Where has drunk driving gotten worse?
A fair number of states jumped up in our rankings from 2019 to 2020, although several of these jumps can be disregarded due to the fact that there are only 46 states in the ranking this year (Illinois, Pennsylvania, Georgia, and Alabama all reported insufficient arrest data to be included).
Most notably, Missouri jumped up 22 spots from #32 to #10, owing to a significant 68% increase in DUI arrest rate over the previous year. Idaho (up 11 spots) and Louisiana (up 7 spots) went up considerably in the ranking from 2019 to 2020, as both states experienced double-digit percentage increases in DUI arrest rate.
Overall, five states had double-digit percentage increases in DUI arrest rate compared to 2018 numbers, and 21 states had at least modest increases.
Which states have shown improvement in regards to drunk driving?
As previously mentioned, at least half of U.S. states experienced a reduction in DUI arrest rate between 2018 and 2019. Most notably, seven states achieved remarkable double-digit percentage drops in their DUI arrests for the year (two additional states–Georgia and Alabama–also reported double-digit percentage drops, although their crime data reporting represented a small fraction of their populations).
Of these states, North Carolina experienced the most significant improvement, with a near 69% year-over-year reduction in DUI arrest rate. This allowed the Tar Heel State to go down 25 spots, from 7th to 32nd, in our ranking of the worst states for drunk driving. North Carolina’s reduction in DUI arrests is so significant that it raises the question as to whether its 2019 drunk driving arrests were underreported to the FBI, although there is no evidence for this.

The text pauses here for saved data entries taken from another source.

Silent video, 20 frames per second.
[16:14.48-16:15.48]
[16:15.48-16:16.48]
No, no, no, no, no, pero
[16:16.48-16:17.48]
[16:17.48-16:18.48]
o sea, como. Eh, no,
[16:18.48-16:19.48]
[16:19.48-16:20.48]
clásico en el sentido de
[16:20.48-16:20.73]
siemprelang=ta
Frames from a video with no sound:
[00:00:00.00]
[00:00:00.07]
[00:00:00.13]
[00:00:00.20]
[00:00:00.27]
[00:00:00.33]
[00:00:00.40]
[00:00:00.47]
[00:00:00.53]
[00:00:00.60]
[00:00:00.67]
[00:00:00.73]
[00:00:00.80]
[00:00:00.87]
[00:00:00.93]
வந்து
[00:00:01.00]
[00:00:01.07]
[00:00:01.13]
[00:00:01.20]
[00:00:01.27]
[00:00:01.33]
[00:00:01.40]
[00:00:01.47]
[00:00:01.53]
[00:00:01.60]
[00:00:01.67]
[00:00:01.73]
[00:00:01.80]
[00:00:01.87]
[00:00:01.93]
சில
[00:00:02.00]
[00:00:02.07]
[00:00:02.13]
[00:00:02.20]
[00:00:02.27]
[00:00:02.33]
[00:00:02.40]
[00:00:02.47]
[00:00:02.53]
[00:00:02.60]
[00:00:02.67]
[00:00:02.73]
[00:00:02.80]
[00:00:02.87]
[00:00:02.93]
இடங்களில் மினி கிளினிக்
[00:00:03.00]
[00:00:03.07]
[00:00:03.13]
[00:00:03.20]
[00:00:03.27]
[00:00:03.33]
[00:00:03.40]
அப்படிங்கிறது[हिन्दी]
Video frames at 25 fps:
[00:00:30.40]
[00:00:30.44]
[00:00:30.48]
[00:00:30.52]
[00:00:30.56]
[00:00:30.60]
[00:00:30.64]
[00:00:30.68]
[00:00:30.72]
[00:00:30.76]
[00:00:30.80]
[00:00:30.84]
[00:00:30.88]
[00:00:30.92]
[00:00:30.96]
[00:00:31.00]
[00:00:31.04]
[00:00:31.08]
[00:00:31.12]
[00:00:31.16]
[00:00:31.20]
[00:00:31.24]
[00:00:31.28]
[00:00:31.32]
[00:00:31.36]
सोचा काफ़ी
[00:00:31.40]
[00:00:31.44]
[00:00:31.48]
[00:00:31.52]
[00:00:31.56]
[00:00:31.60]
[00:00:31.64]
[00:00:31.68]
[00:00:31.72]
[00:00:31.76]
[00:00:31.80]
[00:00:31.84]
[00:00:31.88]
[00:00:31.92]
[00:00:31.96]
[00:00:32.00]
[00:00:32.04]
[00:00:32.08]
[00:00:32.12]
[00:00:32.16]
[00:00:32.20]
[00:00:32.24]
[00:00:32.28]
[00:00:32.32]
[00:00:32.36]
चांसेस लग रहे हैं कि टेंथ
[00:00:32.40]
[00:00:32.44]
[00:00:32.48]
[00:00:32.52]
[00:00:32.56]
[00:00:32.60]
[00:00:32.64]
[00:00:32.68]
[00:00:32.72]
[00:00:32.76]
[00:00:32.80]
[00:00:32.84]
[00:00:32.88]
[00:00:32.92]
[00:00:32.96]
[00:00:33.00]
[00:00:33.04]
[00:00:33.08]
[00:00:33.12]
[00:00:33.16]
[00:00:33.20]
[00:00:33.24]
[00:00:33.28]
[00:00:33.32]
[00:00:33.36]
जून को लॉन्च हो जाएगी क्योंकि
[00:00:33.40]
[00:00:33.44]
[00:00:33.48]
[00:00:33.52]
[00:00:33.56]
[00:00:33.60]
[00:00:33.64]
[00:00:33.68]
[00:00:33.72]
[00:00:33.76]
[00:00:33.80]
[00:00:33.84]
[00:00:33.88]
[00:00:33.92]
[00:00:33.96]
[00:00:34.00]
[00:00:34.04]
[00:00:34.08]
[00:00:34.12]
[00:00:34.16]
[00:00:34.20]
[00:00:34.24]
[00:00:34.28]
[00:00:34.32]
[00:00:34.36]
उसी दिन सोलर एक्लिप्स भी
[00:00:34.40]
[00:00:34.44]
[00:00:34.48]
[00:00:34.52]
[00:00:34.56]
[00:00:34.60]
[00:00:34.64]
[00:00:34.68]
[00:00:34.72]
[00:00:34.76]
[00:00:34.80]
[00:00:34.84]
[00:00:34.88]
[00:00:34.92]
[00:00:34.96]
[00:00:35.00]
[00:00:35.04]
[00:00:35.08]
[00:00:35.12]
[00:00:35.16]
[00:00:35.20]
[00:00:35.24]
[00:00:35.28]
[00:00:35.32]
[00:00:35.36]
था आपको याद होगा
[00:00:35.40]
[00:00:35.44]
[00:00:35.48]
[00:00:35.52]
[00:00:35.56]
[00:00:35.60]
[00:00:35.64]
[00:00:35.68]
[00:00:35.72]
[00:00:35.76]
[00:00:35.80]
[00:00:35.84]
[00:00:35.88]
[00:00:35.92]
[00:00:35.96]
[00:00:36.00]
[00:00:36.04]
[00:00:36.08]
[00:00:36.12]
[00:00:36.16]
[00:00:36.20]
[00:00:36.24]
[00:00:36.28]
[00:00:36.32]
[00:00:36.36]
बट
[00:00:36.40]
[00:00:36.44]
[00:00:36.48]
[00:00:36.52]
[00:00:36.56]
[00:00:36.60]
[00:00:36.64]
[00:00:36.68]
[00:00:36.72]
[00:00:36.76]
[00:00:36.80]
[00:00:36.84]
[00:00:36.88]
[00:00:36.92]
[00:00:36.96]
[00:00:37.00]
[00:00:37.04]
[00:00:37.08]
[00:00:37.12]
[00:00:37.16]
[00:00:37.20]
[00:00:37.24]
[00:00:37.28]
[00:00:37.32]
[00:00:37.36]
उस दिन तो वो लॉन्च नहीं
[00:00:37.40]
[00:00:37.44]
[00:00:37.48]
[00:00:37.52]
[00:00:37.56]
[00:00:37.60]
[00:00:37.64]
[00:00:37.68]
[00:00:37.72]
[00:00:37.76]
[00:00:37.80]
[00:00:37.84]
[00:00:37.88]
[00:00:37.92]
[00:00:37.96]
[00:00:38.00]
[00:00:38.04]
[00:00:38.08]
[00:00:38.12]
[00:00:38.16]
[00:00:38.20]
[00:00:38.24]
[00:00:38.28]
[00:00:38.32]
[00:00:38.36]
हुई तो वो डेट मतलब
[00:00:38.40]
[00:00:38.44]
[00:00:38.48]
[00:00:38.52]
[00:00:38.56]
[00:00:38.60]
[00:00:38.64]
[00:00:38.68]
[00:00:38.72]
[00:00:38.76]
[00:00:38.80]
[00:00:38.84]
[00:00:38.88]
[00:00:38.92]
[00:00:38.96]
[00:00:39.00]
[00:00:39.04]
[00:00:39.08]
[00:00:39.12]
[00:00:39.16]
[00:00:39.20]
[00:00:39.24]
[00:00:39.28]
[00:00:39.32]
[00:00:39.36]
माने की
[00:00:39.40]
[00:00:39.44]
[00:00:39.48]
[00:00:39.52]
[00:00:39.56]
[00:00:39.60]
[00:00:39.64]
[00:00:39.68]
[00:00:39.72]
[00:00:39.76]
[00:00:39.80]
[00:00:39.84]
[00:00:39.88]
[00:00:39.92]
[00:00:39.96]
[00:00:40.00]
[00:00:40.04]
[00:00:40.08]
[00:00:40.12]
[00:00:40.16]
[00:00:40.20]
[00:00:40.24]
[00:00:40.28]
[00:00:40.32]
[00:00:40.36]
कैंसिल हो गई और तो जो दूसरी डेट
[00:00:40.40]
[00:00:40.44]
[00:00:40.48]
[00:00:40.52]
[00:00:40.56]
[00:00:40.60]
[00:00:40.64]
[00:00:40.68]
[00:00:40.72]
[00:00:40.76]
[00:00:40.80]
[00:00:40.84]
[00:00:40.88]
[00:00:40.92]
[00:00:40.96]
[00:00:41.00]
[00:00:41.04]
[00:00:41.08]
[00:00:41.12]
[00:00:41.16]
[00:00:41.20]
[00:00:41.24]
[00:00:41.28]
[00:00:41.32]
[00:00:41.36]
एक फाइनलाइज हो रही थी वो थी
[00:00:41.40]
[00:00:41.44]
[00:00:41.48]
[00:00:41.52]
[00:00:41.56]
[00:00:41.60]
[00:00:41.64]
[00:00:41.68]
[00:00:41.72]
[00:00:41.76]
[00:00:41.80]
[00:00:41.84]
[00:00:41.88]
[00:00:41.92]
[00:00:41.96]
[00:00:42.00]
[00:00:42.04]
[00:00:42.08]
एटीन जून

The state’s neighbor, South Carolina, earned the second greatest reduction in DUI arrest rates between 2018 and 2019 (a 48% drop), which allowed it to drop from 8th to 12th in the overall ranking.
With a couple of notable exceptions, the 2020 ranking of states by their drunk driving problems closely resembles the previous year’s ranking: most states retain a similar position on the list compared to 2019.
Zooming out and looking at entire regions, the north-central block of Wyoming, Montana, and the Dakotas is still the worst part of the U.S. for drunk driving, characterized by high DUI arrest rates and a high number of drunk driving-related deaths relative to their low populations.
Contrastingly, Northeastern and Mid-Atlantic states typically have the lowest DUI arrest and fatality rates.
Nevertheless, despite the disparity between various regions in the seriousness of their drunk driving issues, the general trend across the nation is one of a reduction in the tendency of people to drive while intoxicated, and this is reflected in a wide range of statistics. Let’s hope this trend continues for the foreseeable future.
Drunk Driving by State Rankings, Worst to Best
|Ranking||State||DUI Severity Score||DUI Fatalities Increase/Decrease over Prior Year||2019 Ranking, Worst to Best||2020 Change in Rankings over Prior Year|
In order to rank U.S. states by the seriousness of their DUI issue, each state was given a DUI Severity Score, calculated by using its DUI arrest rate per 100K and DUI fatality rate per 100K. Each state’s DUI arrest rate per 100K was calculated using the latest 2019 FBI statistics for DUI arrests, and each state’s DUI fatality rate per 100K was calculated using 2018 NHTSA DUI fatality statistics. Note: Four states reported 2019 crime data from areas representing just 25% of the state’s population, or less, and were not included in the final ranking. These states are Alabama, Illinois, Georgia, and Pennsylvania.